The practice of consenting to electroconvulsive therapy in the European Union
Gazdag, G., Takács, R., Ungvari, G., & Sienaert, P. (2012). The practice of consenting to electroconvulsive therapy in the European Union. Journal of ECT, 28(1), 4–6. doi:10.1097/YCT.0b013e318223c63c
Objectives: To survey major aspects of obtaining informed consent to electroconvulsive therapy (ECT) in the countries of the European Union.
Methods: Leading professionals in the field of biological psychiatry in all European Union countries and Norway and Switzerland were approached by e-mail asking about the national practice of obtaining consent to ECT including the form of consent, the legality of consent by proxy, and consent to anesthesia and maintenance treatment.

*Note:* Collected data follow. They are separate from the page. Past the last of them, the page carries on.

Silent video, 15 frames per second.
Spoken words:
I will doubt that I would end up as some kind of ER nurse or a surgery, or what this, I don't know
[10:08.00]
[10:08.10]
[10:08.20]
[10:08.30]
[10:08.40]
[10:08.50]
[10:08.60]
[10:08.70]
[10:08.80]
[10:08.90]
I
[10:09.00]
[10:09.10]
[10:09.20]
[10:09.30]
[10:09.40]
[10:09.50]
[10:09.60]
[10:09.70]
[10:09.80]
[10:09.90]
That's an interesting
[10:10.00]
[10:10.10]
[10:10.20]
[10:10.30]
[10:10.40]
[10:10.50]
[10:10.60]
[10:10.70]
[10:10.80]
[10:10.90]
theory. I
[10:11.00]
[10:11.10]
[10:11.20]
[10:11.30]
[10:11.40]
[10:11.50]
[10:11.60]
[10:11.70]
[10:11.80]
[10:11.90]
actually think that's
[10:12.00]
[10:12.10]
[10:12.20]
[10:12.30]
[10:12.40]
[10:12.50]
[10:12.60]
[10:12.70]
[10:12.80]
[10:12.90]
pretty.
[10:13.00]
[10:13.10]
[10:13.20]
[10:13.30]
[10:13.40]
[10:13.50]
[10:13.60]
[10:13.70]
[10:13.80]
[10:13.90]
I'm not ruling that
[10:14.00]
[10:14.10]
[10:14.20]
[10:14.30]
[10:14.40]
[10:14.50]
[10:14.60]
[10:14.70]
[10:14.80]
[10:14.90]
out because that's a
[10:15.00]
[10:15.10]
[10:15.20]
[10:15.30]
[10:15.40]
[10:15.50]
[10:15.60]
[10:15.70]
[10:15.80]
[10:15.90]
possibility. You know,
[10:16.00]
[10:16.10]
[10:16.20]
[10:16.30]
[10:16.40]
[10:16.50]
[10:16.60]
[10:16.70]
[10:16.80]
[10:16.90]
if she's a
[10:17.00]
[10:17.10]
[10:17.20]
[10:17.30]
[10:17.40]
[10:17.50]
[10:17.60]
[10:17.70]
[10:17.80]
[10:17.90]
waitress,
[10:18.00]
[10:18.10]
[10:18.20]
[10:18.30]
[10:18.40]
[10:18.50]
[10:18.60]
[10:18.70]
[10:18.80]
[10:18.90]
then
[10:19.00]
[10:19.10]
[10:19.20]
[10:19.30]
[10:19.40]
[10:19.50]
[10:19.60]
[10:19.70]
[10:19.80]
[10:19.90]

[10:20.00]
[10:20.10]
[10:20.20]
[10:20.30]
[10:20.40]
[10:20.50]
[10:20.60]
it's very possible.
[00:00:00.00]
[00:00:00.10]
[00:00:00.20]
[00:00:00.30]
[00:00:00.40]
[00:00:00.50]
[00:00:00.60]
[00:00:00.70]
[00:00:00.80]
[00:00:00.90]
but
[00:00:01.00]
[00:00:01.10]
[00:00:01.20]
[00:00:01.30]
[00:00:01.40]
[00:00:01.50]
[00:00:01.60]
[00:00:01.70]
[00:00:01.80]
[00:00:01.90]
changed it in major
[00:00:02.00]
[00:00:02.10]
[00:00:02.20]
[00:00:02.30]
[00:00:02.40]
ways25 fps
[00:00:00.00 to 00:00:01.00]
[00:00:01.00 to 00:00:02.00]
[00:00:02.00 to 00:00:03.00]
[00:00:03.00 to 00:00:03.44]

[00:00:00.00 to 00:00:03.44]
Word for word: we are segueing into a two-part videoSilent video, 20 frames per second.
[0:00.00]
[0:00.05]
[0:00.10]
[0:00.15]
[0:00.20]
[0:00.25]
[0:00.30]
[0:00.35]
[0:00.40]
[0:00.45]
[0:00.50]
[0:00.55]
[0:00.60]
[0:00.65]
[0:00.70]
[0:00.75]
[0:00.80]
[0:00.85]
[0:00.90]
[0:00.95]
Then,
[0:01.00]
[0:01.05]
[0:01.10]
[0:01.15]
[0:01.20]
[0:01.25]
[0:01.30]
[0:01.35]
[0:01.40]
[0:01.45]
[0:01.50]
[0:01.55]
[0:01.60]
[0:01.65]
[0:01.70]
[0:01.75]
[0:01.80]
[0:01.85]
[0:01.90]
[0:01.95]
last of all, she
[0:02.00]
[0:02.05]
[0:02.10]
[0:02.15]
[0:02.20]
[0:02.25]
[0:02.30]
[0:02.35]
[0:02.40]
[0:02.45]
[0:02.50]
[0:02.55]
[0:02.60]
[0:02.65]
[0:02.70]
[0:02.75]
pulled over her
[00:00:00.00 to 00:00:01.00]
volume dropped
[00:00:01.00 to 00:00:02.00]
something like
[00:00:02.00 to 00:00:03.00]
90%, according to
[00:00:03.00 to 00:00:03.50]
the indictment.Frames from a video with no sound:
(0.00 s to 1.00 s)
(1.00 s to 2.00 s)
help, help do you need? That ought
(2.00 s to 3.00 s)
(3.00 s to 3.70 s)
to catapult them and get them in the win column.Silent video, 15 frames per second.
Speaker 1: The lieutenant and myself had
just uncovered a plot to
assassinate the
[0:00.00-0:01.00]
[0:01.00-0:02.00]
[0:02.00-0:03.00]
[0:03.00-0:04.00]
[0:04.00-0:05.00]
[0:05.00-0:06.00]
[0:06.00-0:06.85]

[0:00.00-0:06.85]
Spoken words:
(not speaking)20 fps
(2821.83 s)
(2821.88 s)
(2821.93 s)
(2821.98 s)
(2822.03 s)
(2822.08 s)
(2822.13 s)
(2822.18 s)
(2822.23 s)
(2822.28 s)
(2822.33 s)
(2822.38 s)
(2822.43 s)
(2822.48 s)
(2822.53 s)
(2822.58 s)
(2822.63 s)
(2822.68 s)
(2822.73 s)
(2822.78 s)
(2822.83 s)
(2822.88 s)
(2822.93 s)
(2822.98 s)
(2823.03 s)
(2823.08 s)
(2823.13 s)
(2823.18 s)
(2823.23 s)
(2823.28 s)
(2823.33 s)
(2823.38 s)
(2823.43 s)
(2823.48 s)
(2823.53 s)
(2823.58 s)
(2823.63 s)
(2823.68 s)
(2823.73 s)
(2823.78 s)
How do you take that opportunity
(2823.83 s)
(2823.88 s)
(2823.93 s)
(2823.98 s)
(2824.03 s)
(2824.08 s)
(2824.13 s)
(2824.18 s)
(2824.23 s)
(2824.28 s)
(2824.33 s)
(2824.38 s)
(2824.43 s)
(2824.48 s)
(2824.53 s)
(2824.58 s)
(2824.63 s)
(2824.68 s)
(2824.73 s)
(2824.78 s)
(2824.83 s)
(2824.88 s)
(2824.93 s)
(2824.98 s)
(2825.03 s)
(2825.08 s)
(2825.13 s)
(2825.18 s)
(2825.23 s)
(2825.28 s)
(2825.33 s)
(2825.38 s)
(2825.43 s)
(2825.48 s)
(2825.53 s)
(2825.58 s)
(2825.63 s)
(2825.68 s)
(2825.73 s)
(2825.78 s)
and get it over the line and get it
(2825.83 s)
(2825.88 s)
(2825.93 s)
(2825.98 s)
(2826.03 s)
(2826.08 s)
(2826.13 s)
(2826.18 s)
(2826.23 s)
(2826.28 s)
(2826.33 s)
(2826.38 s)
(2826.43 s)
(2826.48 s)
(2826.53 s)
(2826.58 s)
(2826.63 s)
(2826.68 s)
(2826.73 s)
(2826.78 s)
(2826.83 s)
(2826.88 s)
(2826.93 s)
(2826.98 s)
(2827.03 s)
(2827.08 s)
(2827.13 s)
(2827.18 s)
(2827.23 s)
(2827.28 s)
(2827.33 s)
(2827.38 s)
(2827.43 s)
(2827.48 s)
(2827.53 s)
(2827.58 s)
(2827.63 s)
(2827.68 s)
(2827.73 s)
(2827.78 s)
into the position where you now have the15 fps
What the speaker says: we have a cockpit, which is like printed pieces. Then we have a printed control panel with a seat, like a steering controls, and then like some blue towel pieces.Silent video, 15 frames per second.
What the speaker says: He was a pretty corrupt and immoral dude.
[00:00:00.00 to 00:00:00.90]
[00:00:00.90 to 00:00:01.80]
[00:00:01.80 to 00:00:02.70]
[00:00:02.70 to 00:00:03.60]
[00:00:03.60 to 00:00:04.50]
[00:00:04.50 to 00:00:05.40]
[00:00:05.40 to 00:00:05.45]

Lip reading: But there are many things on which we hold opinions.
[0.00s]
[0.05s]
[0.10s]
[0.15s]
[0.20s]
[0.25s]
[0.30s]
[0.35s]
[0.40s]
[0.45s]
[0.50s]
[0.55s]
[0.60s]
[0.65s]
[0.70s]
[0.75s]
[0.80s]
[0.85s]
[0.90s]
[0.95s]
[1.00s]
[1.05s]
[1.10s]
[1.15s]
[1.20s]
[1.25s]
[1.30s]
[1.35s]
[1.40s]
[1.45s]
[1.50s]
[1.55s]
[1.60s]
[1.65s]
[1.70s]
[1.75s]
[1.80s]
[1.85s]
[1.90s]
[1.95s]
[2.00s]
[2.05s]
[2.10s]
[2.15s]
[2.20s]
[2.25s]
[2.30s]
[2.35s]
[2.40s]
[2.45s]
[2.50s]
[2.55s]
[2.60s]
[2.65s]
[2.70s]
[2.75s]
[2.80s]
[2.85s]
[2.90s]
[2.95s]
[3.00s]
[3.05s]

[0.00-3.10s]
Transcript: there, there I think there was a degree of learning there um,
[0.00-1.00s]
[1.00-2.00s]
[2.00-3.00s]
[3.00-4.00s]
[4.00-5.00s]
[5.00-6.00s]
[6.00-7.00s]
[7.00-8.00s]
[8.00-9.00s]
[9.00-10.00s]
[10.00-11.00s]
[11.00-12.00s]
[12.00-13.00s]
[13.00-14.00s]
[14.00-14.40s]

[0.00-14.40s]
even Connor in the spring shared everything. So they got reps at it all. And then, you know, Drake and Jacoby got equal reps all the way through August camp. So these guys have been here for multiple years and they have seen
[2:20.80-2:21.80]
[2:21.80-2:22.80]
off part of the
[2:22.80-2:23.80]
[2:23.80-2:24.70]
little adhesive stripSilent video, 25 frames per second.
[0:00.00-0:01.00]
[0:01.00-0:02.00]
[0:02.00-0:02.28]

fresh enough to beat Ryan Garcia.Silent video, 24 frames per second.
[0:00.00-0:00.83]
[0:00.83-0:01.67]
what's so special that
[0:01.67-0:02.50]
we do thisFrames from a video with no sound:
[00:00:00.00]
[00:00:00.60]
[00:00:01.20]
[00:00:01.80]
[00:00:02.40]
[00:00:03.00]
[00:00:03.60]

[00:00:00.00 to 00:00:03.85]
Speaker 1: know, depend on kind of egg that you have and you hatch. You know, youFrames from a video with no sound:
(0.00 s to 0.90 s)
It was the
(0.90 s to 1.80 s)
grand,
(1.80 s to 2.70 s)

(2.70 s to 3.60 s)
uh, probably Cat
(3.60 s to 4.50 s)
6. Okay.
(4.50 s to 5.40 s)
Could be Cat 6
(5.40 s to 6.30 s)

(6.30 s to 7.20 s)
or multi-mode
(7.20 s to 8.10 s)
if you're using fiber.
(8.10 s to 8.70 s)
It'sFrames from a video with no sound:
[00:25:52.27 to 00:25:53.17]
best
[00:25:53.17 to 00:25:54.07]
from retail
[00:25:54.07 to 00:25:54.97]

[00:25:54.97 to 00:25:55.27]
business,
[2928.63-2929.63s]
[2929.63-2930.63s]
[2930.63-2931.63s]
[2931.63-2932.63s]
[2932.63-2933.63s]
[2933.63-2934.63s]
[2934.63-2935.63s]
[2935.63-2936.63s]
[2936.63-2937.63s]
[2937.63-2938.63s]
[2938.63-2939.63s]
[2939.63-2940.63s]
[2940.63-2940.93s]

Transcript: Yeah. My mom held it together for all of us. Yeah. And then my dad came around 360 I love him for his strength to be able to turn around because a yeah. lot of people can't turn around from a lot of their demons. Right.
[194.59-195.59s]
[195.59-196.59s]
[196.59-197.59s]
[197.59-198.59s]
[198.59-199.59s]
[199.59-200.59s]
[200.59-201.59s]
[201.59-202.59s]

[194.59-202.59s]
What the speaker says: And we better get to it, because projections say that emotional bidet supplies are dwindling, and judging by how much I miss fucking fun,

Results: A considerable diversity was found across Europe regarding consent to ECT. In Slovenia and Luxembourg, ECT is not available at all. Informed consent is needed in written form in most European countries except for Sweden, Denmark, Finland, and Slovakia, where verbal consent is sufficient. Italy, Ireland, and Latvia are stricter in their approach because separate written consent is required before each ECT session.
Conclusion: The practice of obtaining informed consent varies from country to country reflecting the individual European Union countries’ jurisdiction and their sociocultural traditions as well as their different development of psychiatric services. In line with the increasing cooperation in health care, developing a unified way of obtaining consent for ECT is recommended.